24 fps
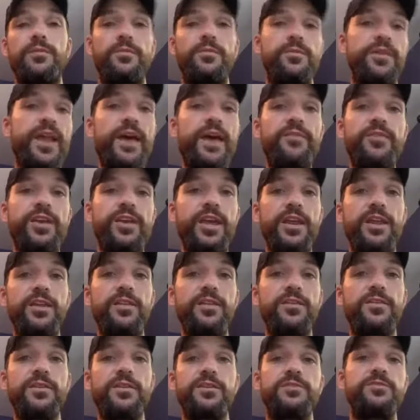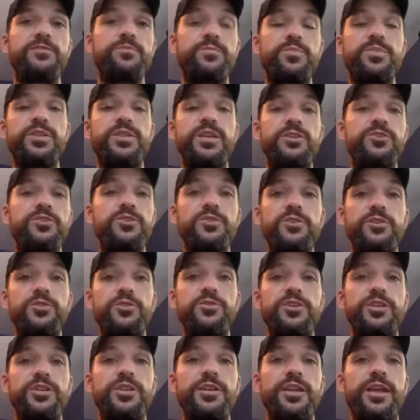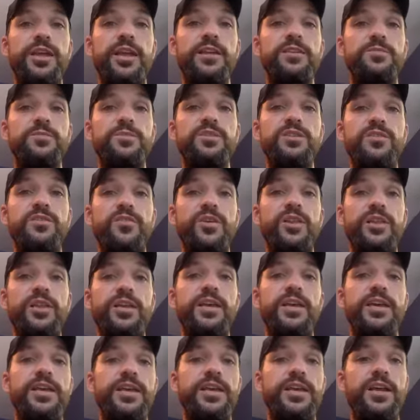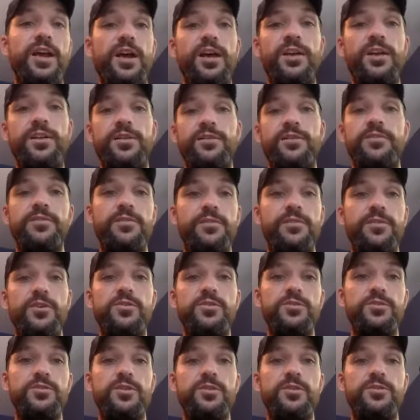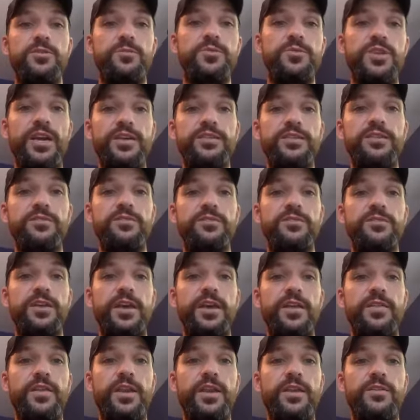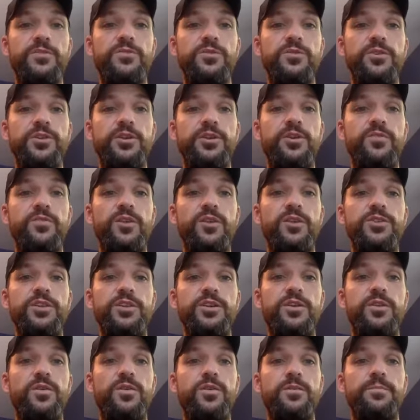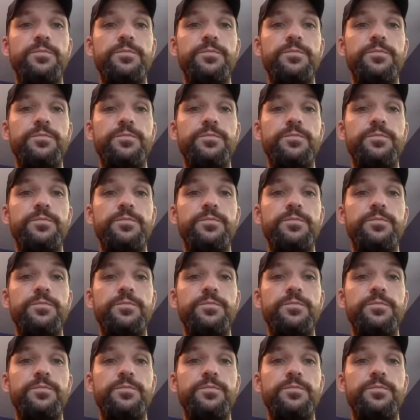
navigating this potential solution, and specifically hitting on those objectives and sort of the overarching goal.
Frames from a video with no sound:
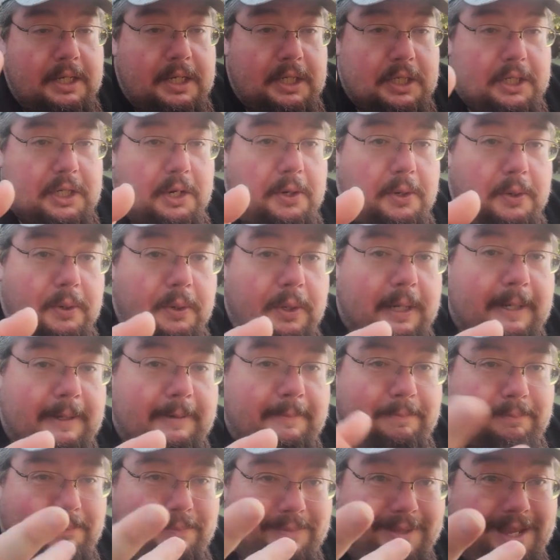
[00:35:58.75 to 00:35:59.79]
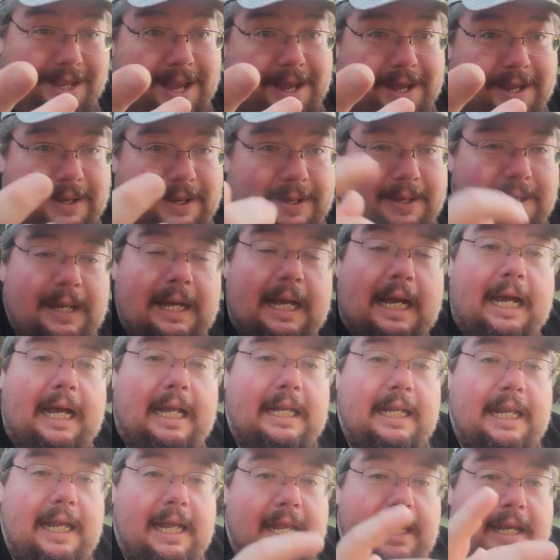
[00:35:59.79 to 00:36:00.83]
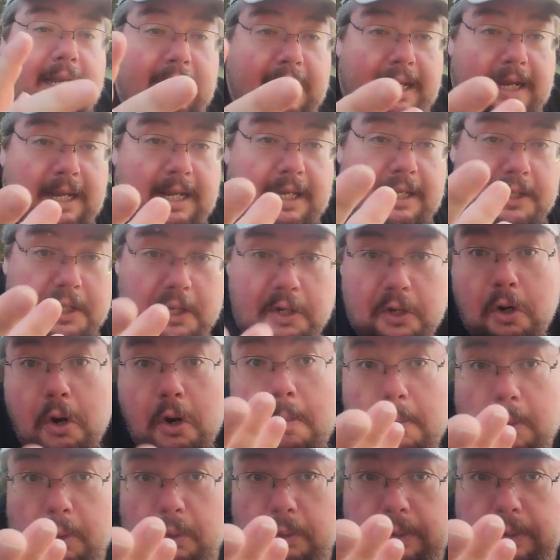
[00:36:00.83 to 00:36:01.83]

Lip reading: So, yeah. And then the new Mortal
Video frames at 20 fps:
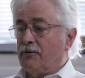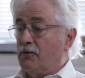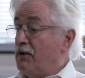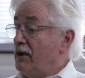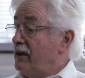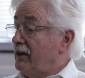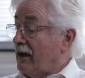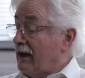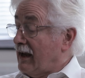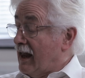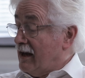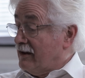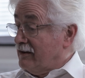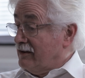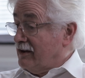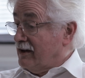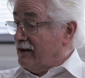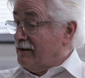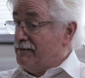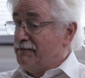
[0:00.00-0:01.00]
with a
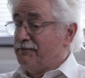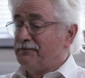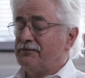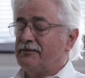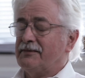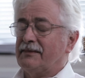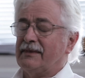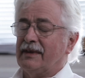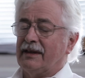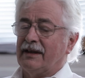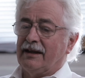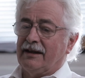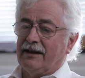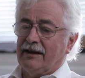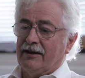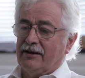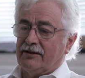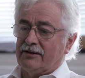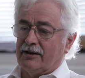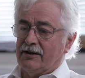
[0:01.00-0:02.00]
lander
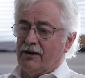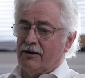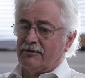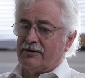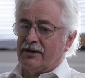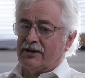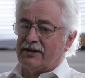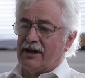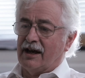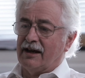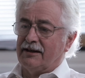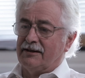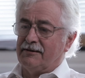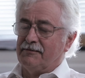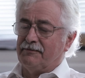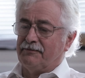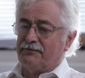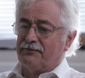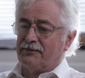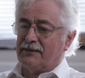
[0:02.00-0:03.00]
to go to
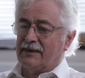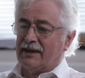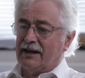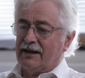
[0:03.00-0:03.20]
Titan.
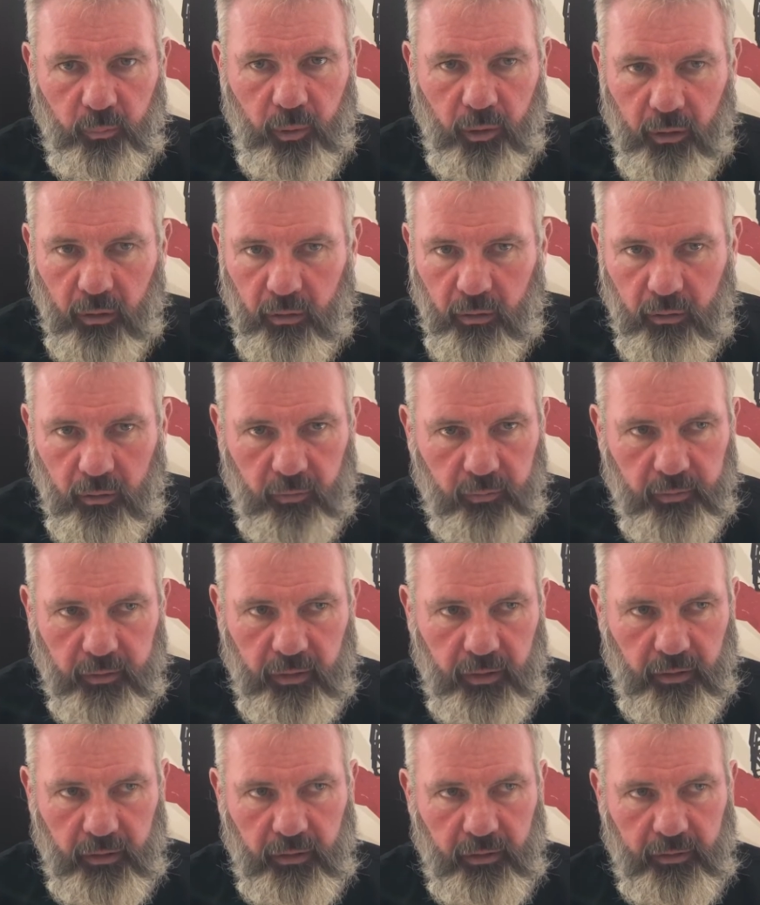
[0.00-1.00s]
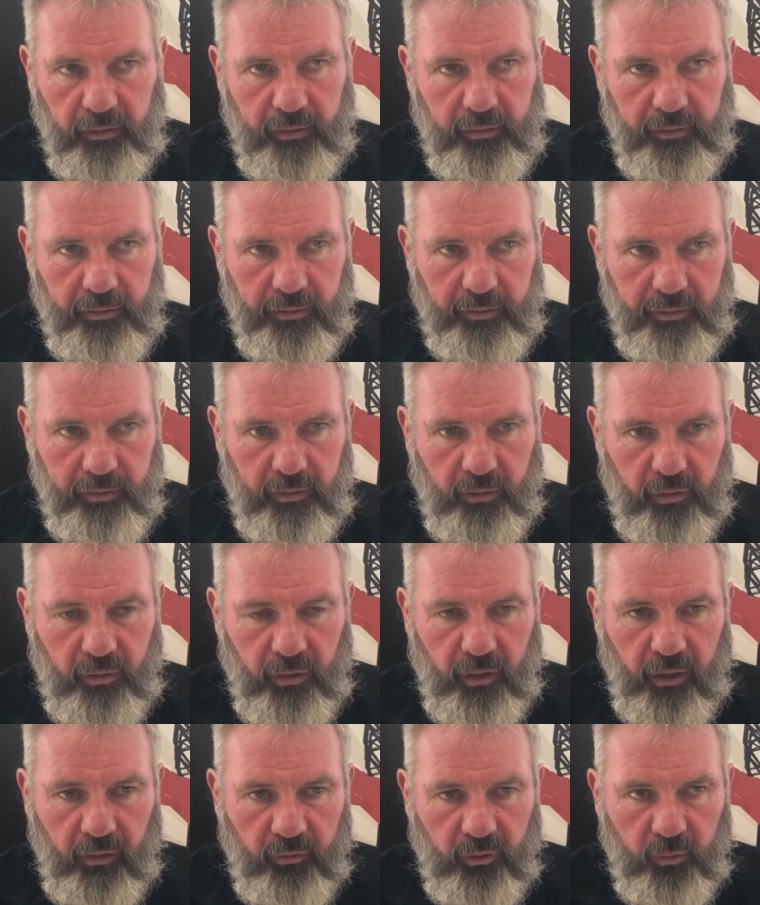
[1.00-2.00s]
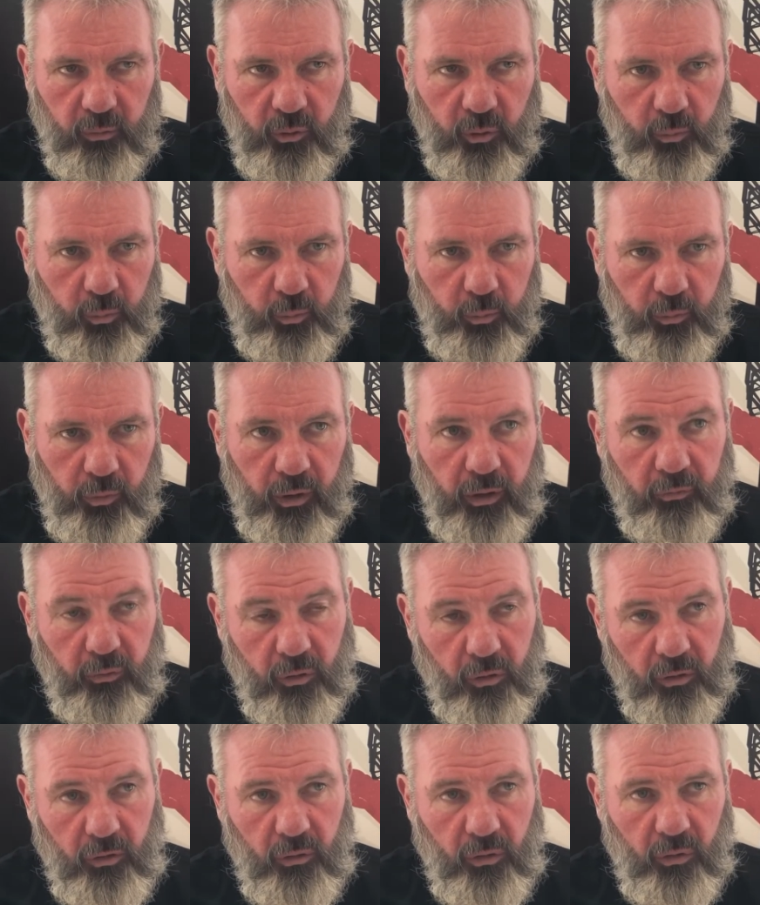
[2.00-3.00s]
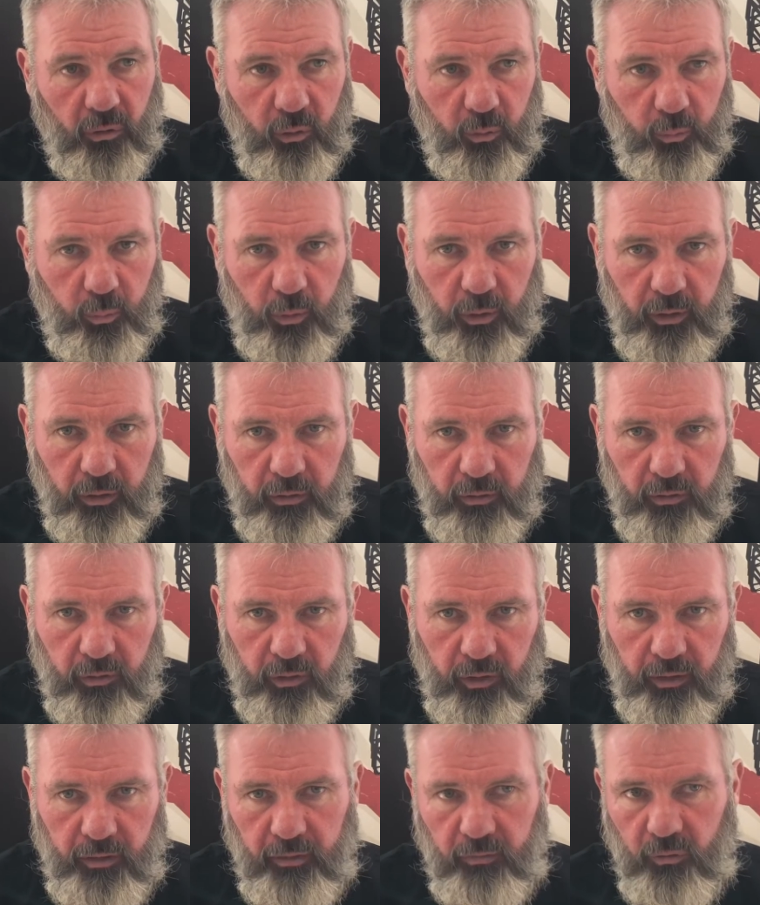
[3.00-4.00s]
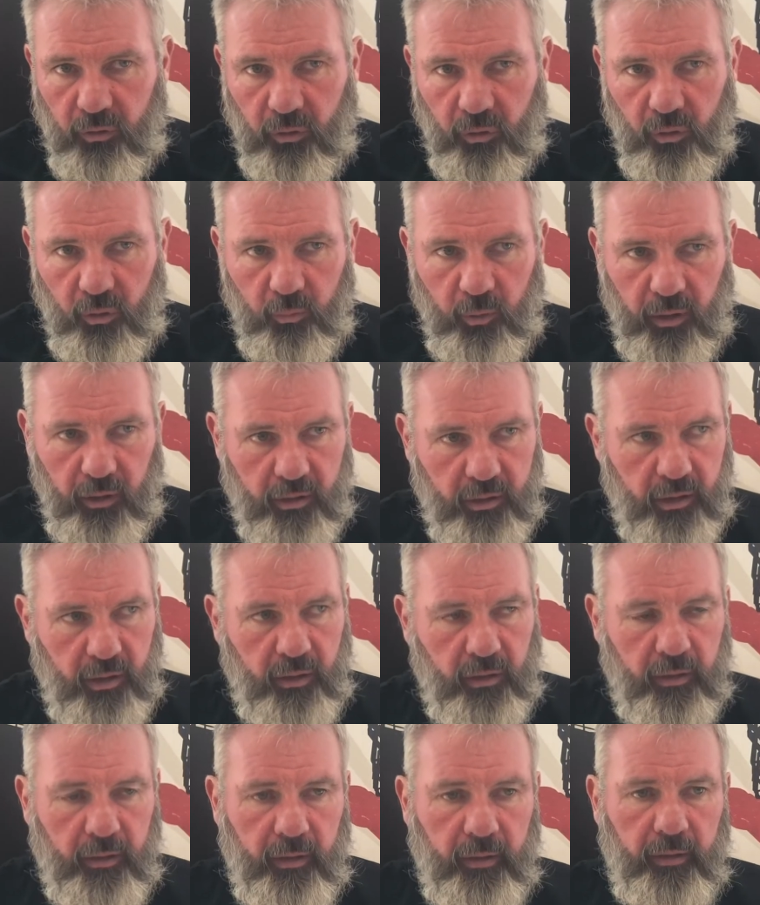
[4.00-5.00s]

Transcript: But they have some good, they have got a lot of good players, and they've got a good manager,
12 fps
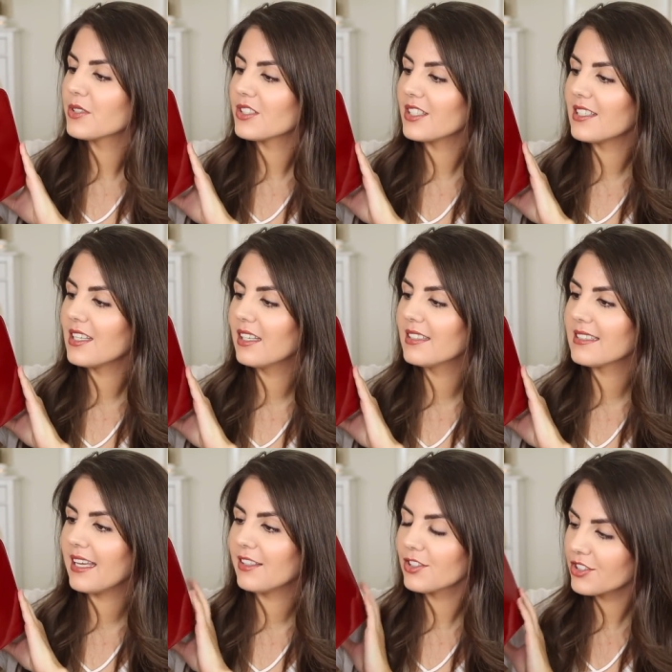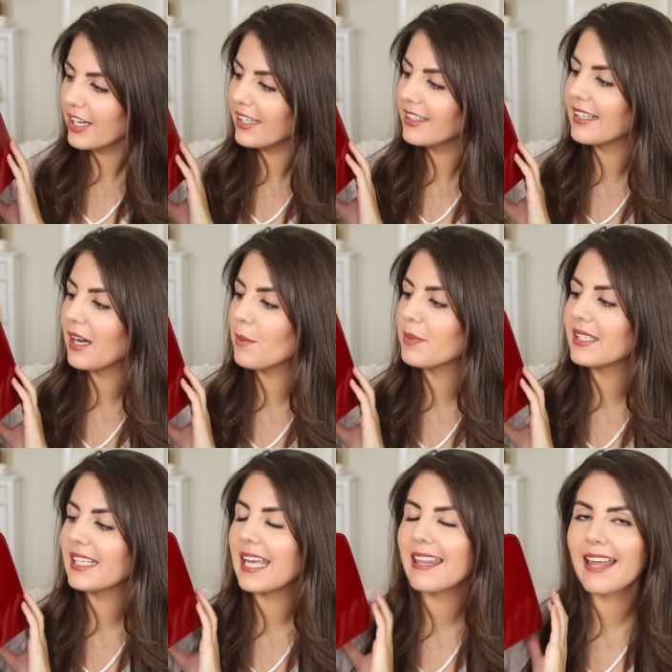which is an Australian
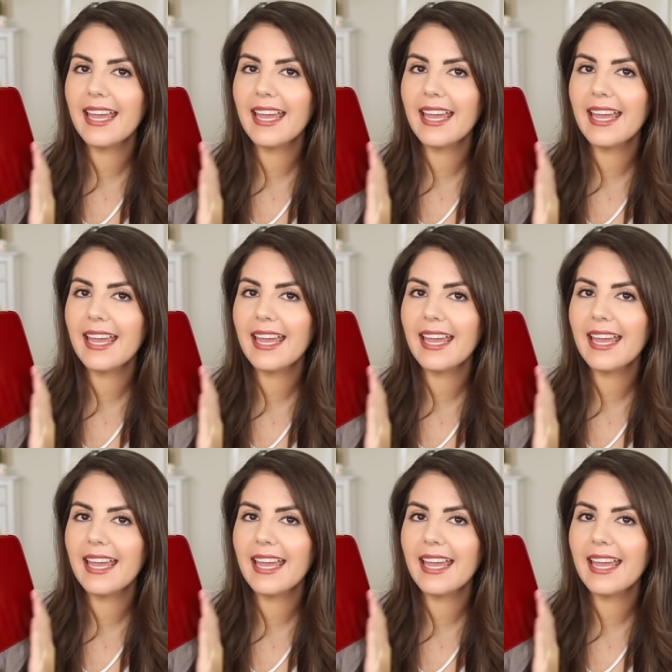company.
□ □ □ □
Give back exactly the lines from the one containing "Frames from a" through the last line above, both included, and none of the pictures.

Frames from a video with no sound:
[00:35:58.75 to 00:35:59.79]
[00:35:59.79 to 00:36:00.83]
[00:36:00.83 to 00:36:01.83]

Lip reading: So, yeah. And then the new Mortal
Video frames at 20 fps:
[0:00.00-0:01.00]
with a
[0:01.00-0:02.00]
lander
[0:02.00-0:03.00]
to go to
[0:03.00-0:03.20]
Titan.
[0.00-1.00s]
[1.00-2.00s]
[2.00-3.00s]
[3.00-4.00s]
[4.00-5.00s]

Transcript: But they have some good, they have got a lot of good players, and they've got a good manager,
12 fps
which is an Australian
company.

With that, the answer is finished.